§ **TASK REQUIREMENTS**: Begin at the line containing "[00:00:05.40 to 00:00:06.30]" in the data below and go on through the line containing "Transcript: The foundation", repeating each line exactly; include both ends and no other line.

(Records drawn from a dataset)
-- Opening Marker --
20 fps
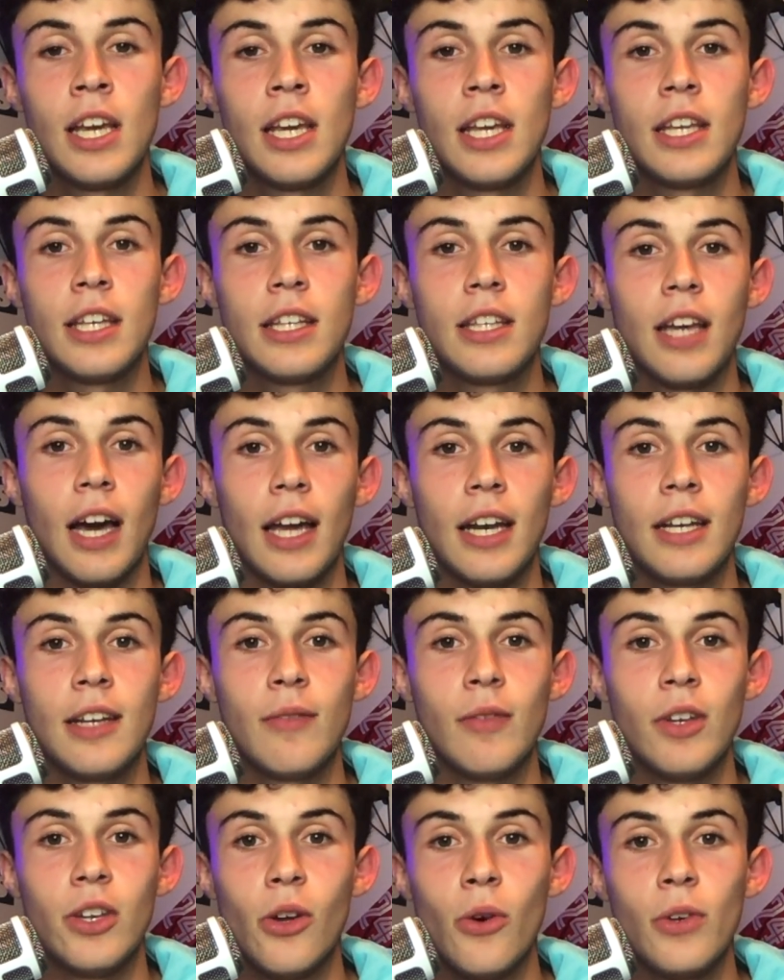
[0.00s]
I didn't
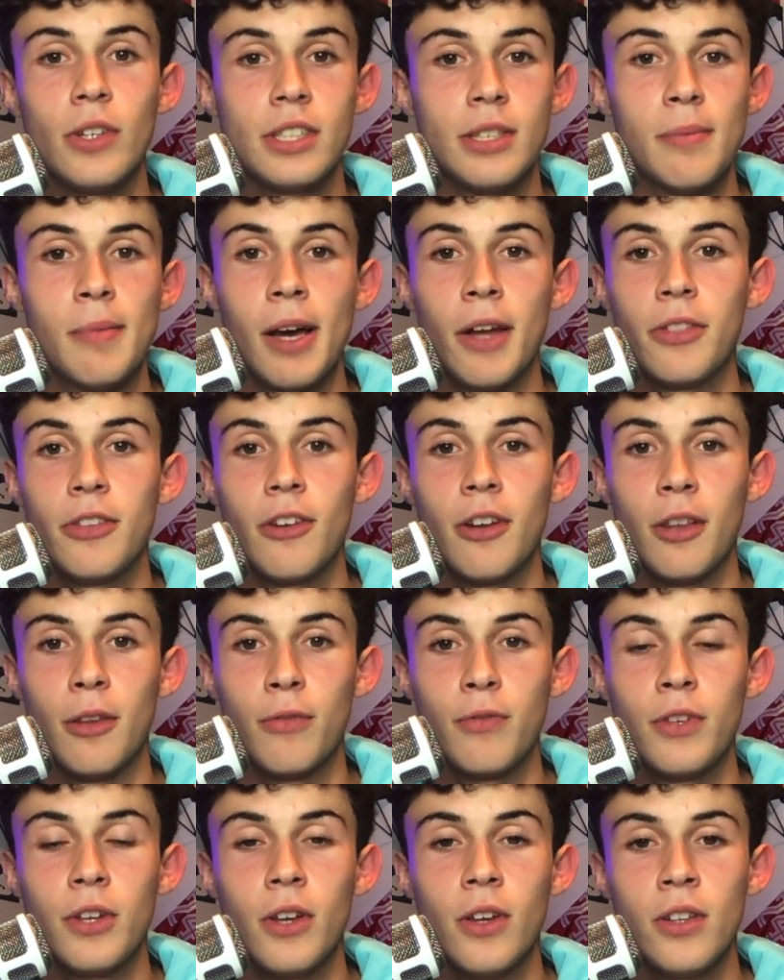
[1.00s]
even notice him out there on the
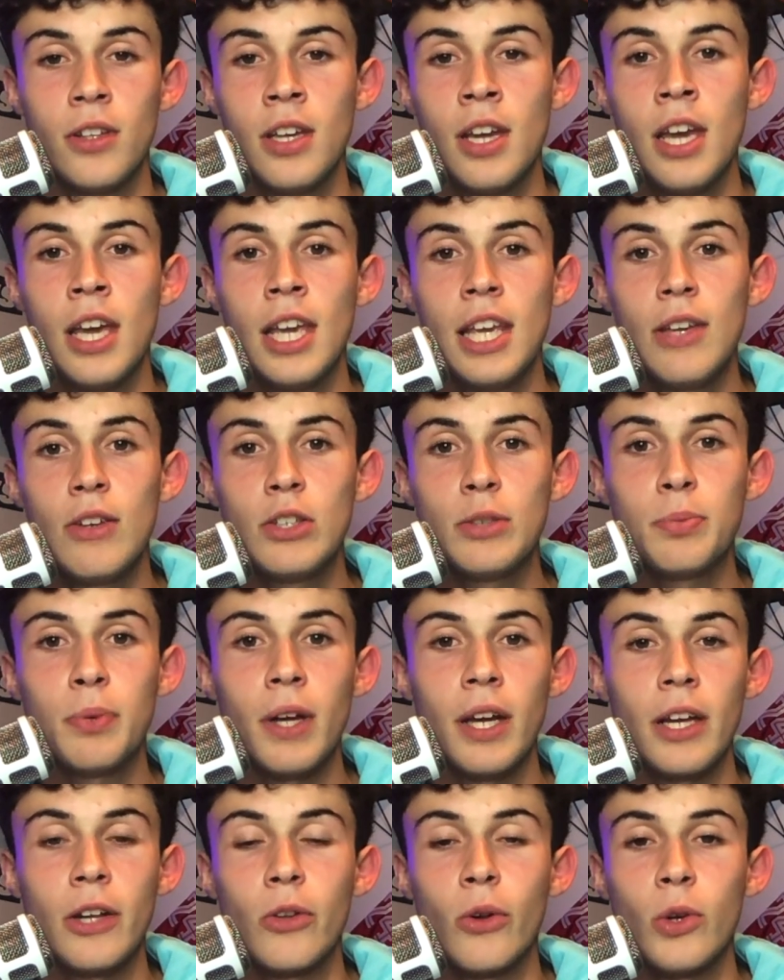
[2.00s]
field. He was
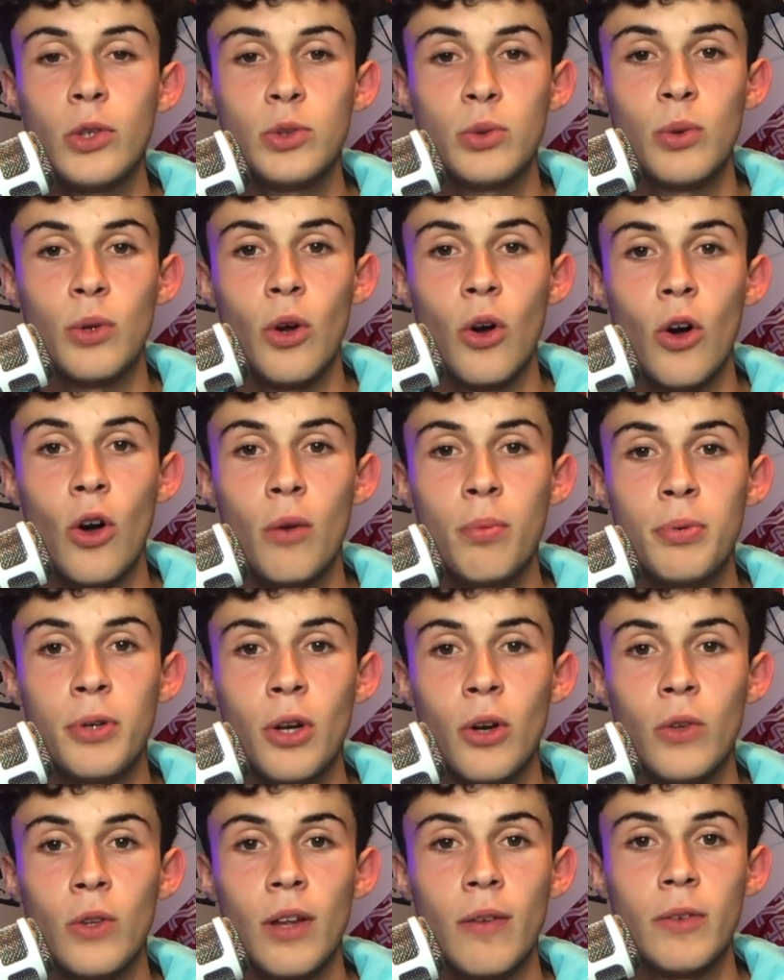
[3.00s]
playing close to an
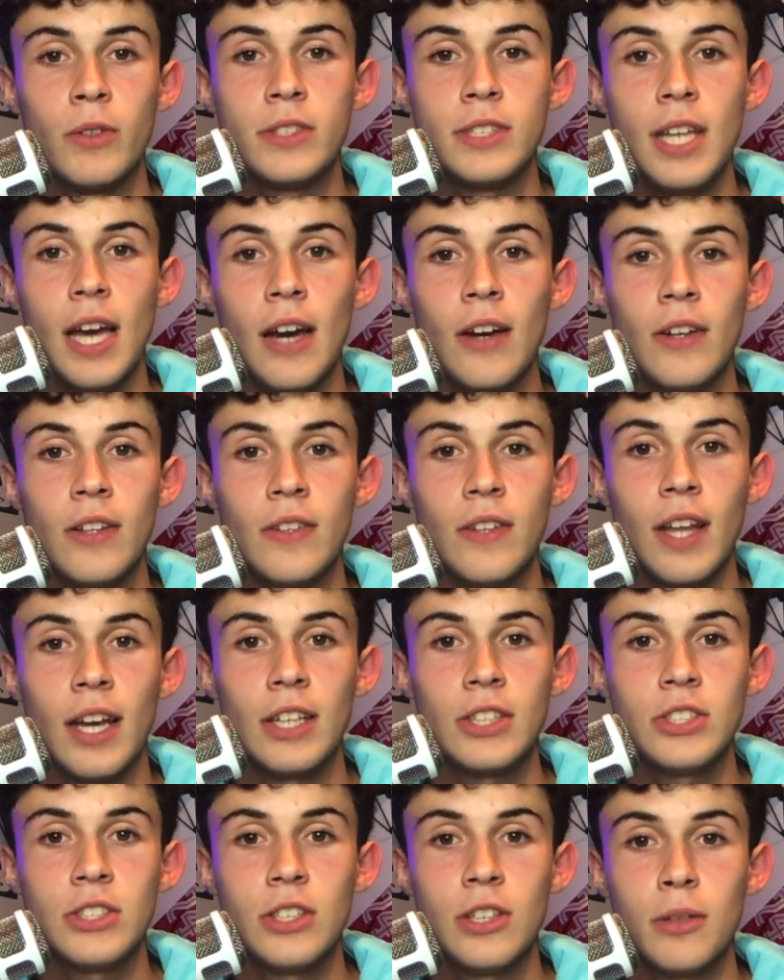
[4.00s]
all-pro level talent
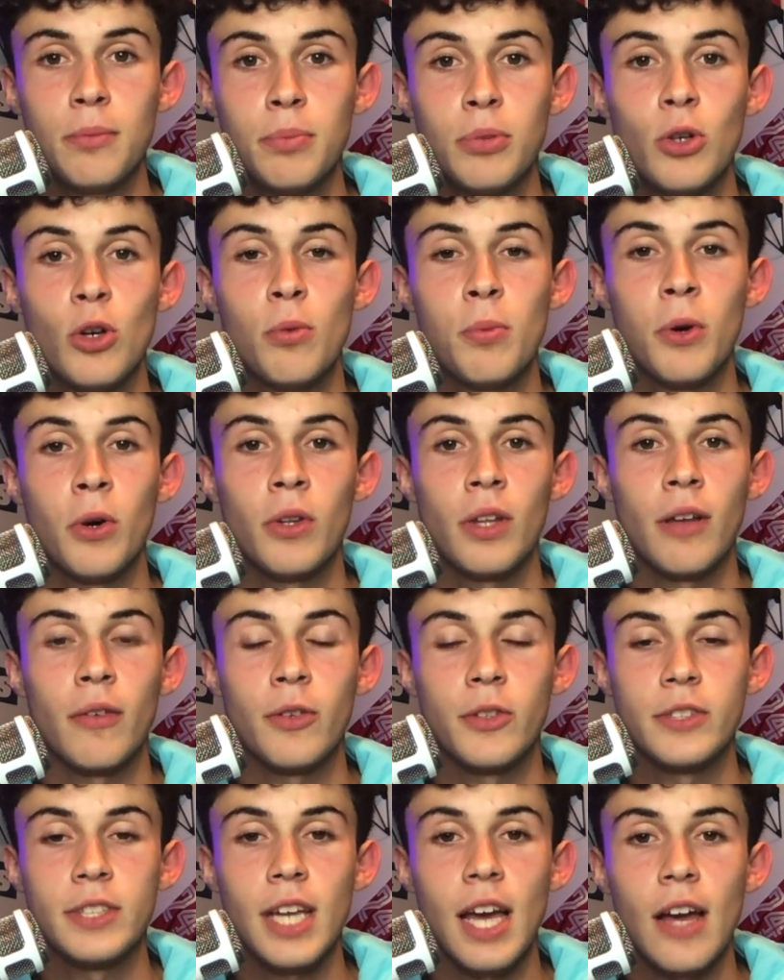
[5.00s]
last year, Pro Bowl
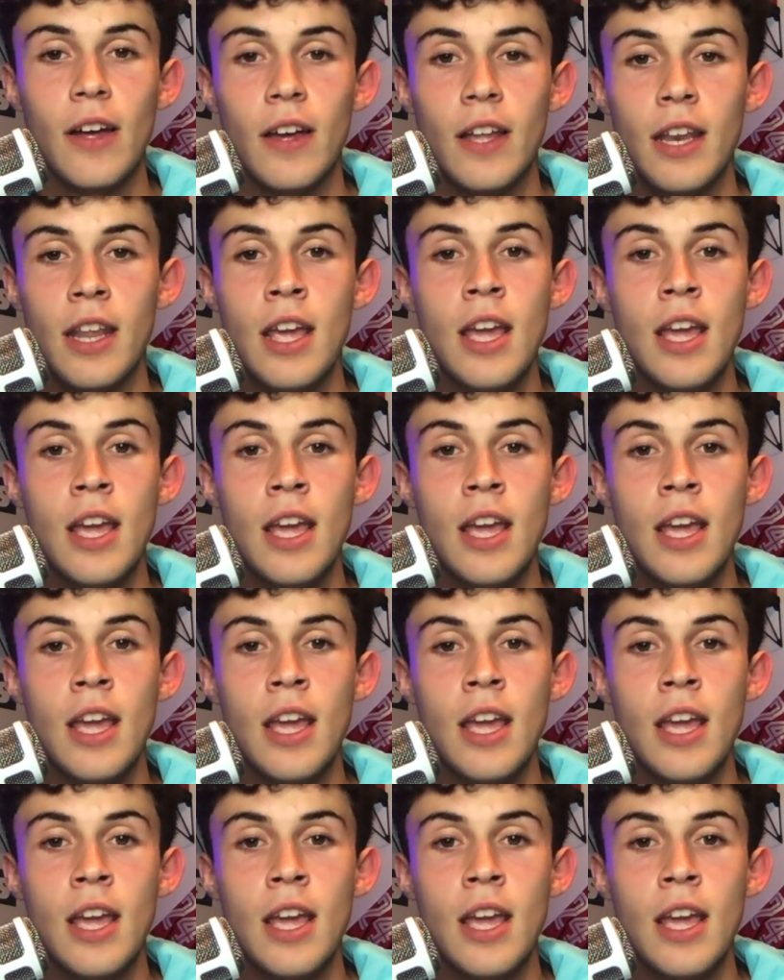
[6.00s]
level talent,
-- Closing Marker --
-- Opening Marker --
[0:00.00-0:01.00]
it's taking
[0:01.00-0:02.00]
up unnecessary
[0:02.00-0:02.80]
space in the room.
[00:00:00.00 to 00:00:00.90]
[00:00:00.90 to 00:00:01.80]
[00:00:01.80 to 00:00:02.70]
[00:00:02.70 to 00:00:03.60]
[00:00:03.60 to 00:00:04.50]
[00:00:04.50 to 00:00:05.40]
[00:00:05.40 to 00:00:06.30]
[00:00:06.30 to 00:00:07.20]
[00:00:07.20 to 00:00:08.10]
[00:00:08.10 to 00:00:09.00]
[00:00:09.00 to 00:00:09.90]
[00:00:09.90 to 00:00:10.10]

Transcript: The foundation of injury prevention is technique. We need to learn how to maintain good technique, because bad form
-- Closing Marker --
§ **TASK SOLUTION**:
[00:00:05.40 to 00:00:06.30]
[00:00:06.30 to 00:00:07.20]
[00:00:07.20 to 00:00:08.10]
[00:00:08.10 to 00:00:09.00]
[00:00:09.00 to 00:00:09.90]
[00:00:09.90 to 00:00:10.10]

Transcript: The foundation of injury prevention is technique. We need to learn how to maintain good technique, because bad form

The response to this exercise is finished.